[Devel] [PATCH RHEL COMMIT] ve/kernfs: implement ve-based permissions

Konstantin Khorenko khorenko at virtuozzo.com
Wed Sep 22 14:50:52 MSK 2021


The commit is pushed to "branch-rh9-5.14.vz9.1.x-ovz" and will appear at https://src.openvz.org/scm/ovz/vzkernel.git
after ark-5.14
------>
commit 52a22d0044ca6a8eb24b3629bdb4da2c83bdb400
Author: Stanislav Kinsburskiy <skinsbursky at virtuozzo.com>
Date:   Wed Sep 22 14:50:52 2021 +0300

    ve/kernfs: implement ve-based permissions
    
    Here are the main ideas:
    1) Store pointer to 've' on kernfs superblock info.
    2) Keep on each kernfs node kmapset mapping (ve -> permissions).
    3) Store kmapset key on each ve (used to check dentry visibility).
    4) Store key offset in ve_struct on each kernfs superblock info to be able to
    get the key pointer by current VE.
    
    And do not inherit ve permissions from parent.
    Otherwise when a new ploop is created, all containers that have access
    to devices/virtual/block will gain access to the new ploop too, which is
    a security breach.
    
    https://jira.sw.ru/browse/PSBM-20892
    https://jira.sw.ru/browse/PSBM-34682
    
    Signed-off-by: Konstantin Khlebnikov <khlebnikov at openvz.org>
    Signed-off-by: Vladimir Davydov <vdavydov at parallels.com>
    Signed-off-by: Stanislav Kinsburskiy <skinsbursky at virtuozzo.com>
    
    +++
    fs/kernfs: remove bogus kernfs_test_ve() check
    
    cgroups now also use kernfs subsystem. kernfs_test_ve() check breaks
    it when we try to mount cgroup from ve.
    
    cgroup1_mount() tries to reuse the existing superblock by calling
    kernfs_pin_sb to pin it during mount operation
    
    cgroup1_mount():
                    pinned_sb = kernfs_pin_sb(root->kf_root, NULL);
                    ...
    
    Then it calls cgroup_do_mount() which fails to reuse the existing
    superblock because of failed kernfs_test_ve() check, so instead
    it creates a new one:
    
            dentry = cgroup_do_mount(&cgroup_fs_type, flags, root,
                                     CGROUP_SUPER_MAGIC, ns);
    
    So now we have two superblocks instead of one which may lead to
    the double percpu_ref_kill_and_confirm() call.

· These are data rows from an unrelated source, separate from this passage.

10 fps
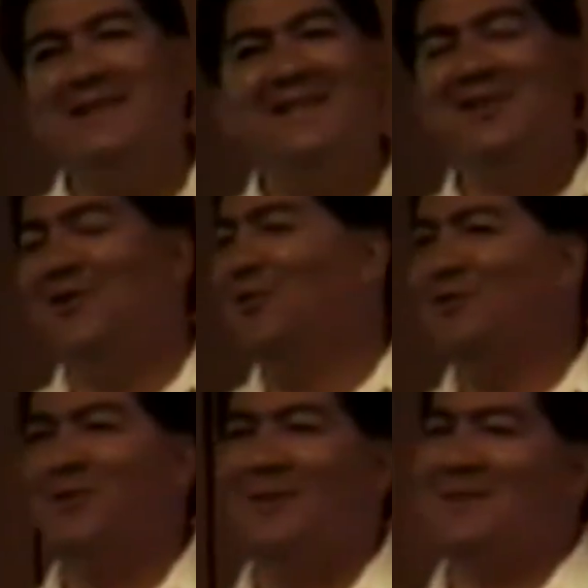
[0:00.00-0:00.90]
going to tell no
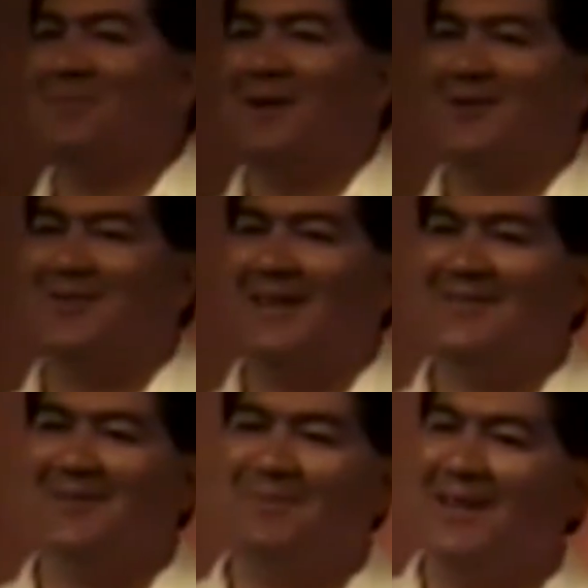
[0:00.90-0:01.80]
stories about her today,
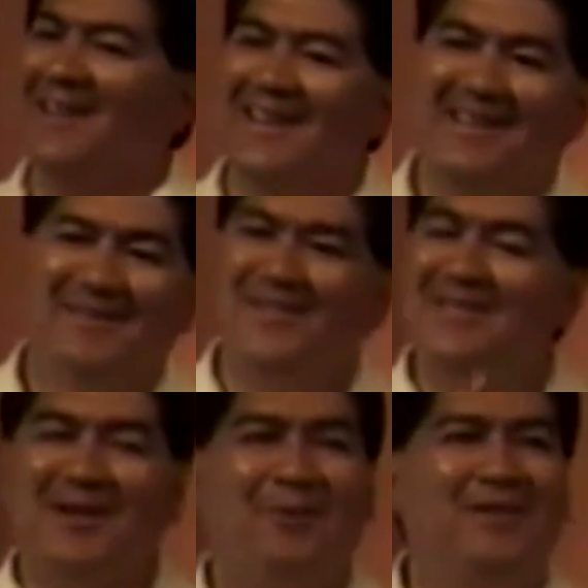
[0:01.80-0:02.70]
so but
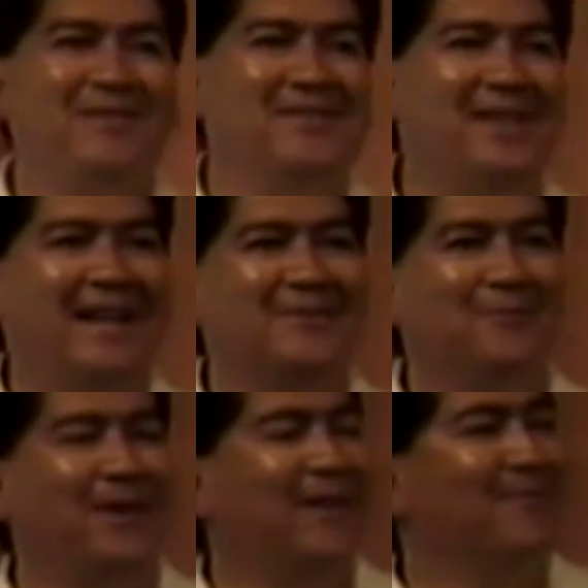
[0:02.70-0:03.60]
she's a Christian. She has to
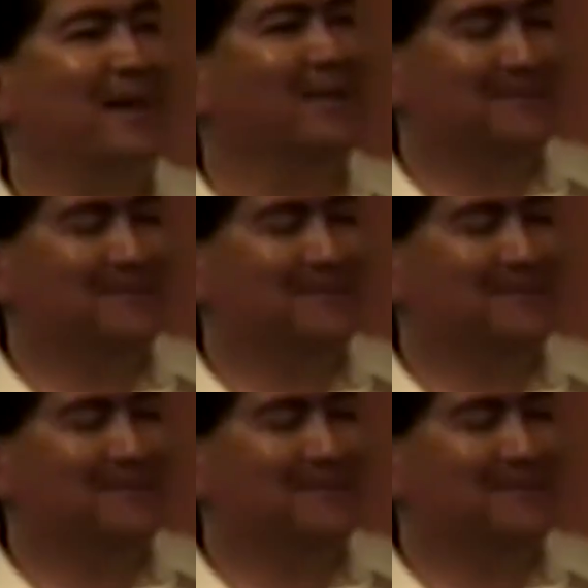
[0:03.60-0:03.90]
forgive me.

E.g. :
    
    umount /sys/fs/cgroup/rdma
    vzctl exec CTID umount /sys/fs/cgroup/rdma
    
            ------------[ cut here ]------------
            percpu_ref_kill_and_confirm called more than once on css_release!
            WARNING: CPU: 2 PID: 2664 at lib/percpu-refcount.c:336 percpu_ref_kill_and_confirm+0x7c/0xa0
            CPU: 2 PID: 2664 Comm: kworker/2:5 ve: / Tainted: G                 --------- -t - 4.18.0-80.1.2.vz8.3.12 #1 3.12
            RIP: 0010:percpu_ref_kill_and_confirm+0x7c/0xa0
            Call Trace:
             cgroup_kill_sb+0x64/0x90
             deactivate_locked_super+0x34/0x70
             cleanup_mnt+0x3b/0x70
             delayed_mntput+0x26/0x40
             process_one_work+0x1a7/0x360
             worker_thread+0x30/0x390
             kthread+0x112/0x130
             ret_from_fork+0x35/0x40
            ---[ end trace 0cb674141e1a86e3 ]---
            CT: d3cd4dca-ce04-475d-b5d5-c9ef1f24642a: stopped
    
    Remove the kernfs_test_ve() check to fix this.
    
    As for sysfs which is also uses kernfs, I don't think it gonna cause
    something bad. Sysfs uses net namespaces (info->ns && sb_info->ns) which
    should be enough for us. We enter CT's net ns before mounting sysfs in CT.
    
    Also note that commands like "vzctl set 101 --netif_add eth0 --save"
    calls ip util (which mount sysfs) from ve0 and CT's net namespace.
    So with the removal of kernfs_test_ve() check kernfs_test_super()
    now return success instead of fail as before. Which is totally
    fine IMO, as we reuse the existing CT's sysfs superblock
    instead of creating a new one.
    
    mFixes: c5cf56e9cb77 ("ve/kernfs: implement ve-based permissions")
    
    https://jira.sw.ru/browse/PSBM-104902
    Signed-off-by: Andrey Ryabinin <aryabinin at virtuozzo.com>
    
    (cherry-picked from vz8 commit 1f6295629f7325f18e91df95df27a2b2b99a328d)
    Signed-off-by: Pavel Tikhomirov <ptikhomirov at virtuozzo.com>
---
 fs/kernfs/Makefile          |   1 +
 fs/kernfs/dir.c             |   3 ++
 fs/kernfs/inode.c           |   8 +++-
 fs/kernfs/kernfs-internal.h |   4 ++
 fs/kernfs/kernfs-ve.h       |  44 +++++++++++++++++++
 fs/kernfs/mount.c           |   1 +
 fs/kernfs/ve.c              | 100 ++++++++++++++++++++++++++++++++++++++++++++
 include/linux/kernfs-ve.h   |  31 ++++++++++++++
 include/linux/kernfs.h      |   6 +++
 9 files changed, 197 insertions(+), 1 deletion(-)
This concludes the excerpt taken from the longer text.